## What you have to do
Strip out the pictures and output each remaining line of the data word for word.

## Data excerpt
************

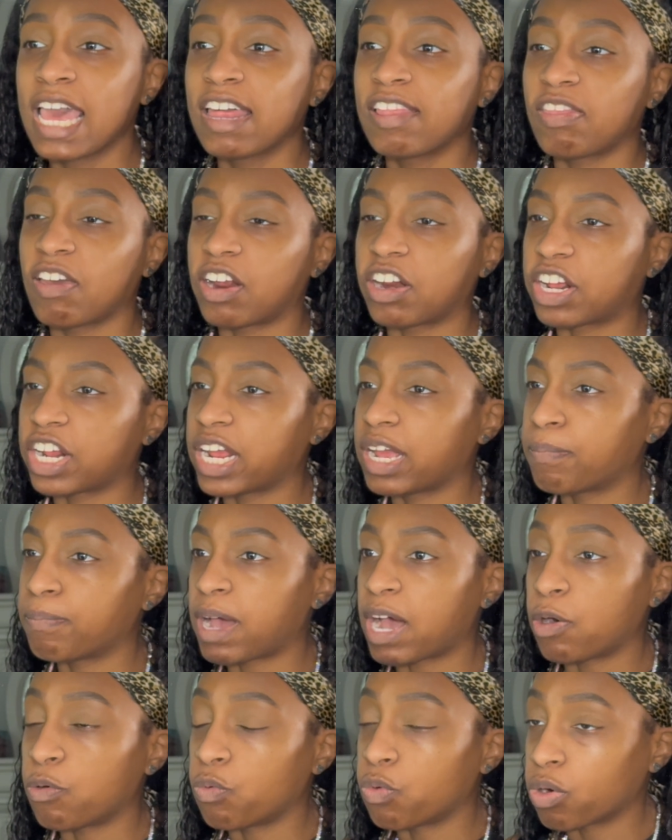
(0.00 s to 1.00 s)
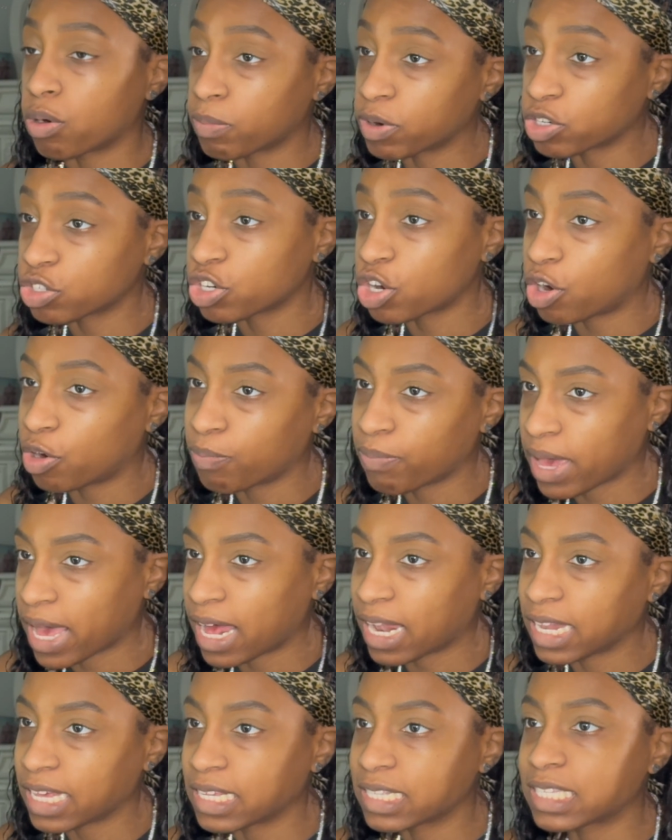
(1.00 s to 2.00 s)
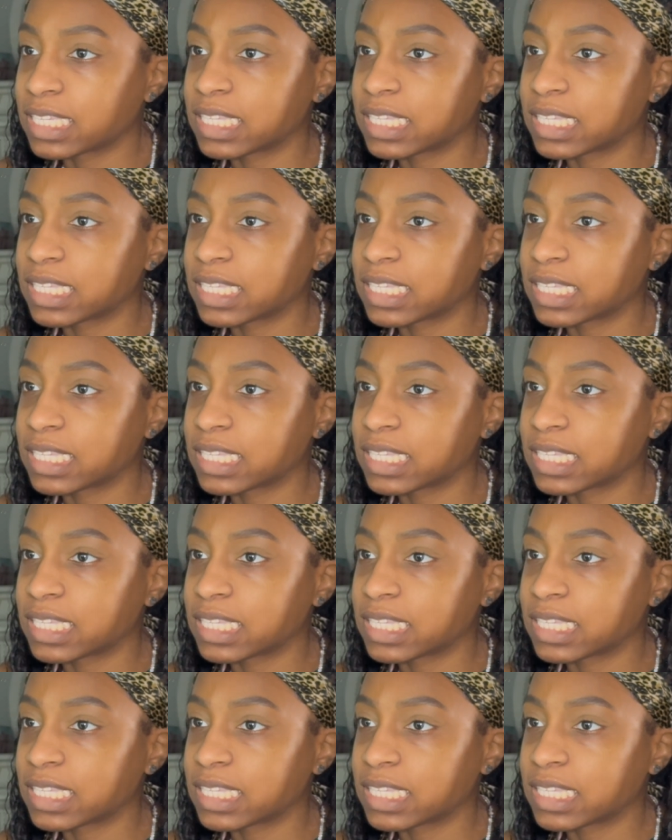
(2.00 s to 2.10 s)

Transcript: that are in my warmer tone palettes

************

## Output below
(0.00 s to 1.00 s)
(1.00 s to 2.00 s)
(2.00 s to 2.10 s)

Transcript: that are in my warmer tone palettes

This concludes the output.